A) An actual supplier and a supplier on a tax invoice may not deduct or refund an input tax amount unless there is any special circumstance that the actual supplier and the supplier were unaware of the fact that there was no negligence on the part of the supplier in the name of the tax invoice. The fact that the supplier did not know of the fact that there was no negligence on the part of the supplier on the part of the supplier (see, e.g., Supreme Court Decision 2002Du2277, Jun. 28, 2002) must be proved by the person who claims the deduction or refund of the input tax amount (see, e.g., Supreme Court Decision 2002Du2277, Jun. 28, 2002). In this case, in light of the process of issuance and issuance of the tax invoice, the size and market price of the goods or services supplied, the specific route in which the goods or services were supplied, and the trade practice in the relevant industry, the recipient was aware of who was not the actual supplier or the nominal supplier’s data.

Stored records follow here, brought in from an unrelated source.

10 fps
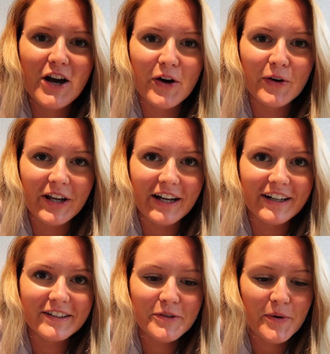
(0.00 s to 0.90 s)
Oh
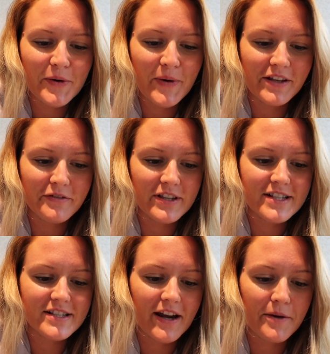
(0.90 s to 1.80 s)
yeah, we're ready for
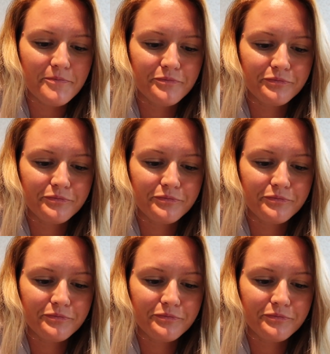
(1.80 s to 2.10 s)
this game.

B) In light of the above legal principles, although the Plaintiff was supplied with oil two times from DPs, the Plaintiff received tax invoices, shipping slips, and trading specifications issued by D PPs, and the Plaintiff confirmed the full amount of oil prices to D PPs' corporate accounts, as seen earlier, it is insufficient to find that the Plaintiff did not know the fact that the tax invoice issued by D PPs was false while purchasing the oil from D PPs, and that there was no other evidence to acknowledge that the Plaintiff did not know that there was any negligence on the part of DPs' market price. Rather, the Plaintiff did not know about the fact that the Plaintiff was not a supplier of D PPs' market price and that there was no doubt about the fact that the Plaintiff was no other than DP's market price in the above 2-year supply of D PPs' trade, and that the Plaintiff was not a supplier of DD's market price, and that there was no doubt about the Plaintiff's purchase of DPs' market price and no other evidence for the first time.

3. Conclusion

Therefore, the plaintiff's claim of this case is dismissed as it is without merit, and it is so decided as per Disposition.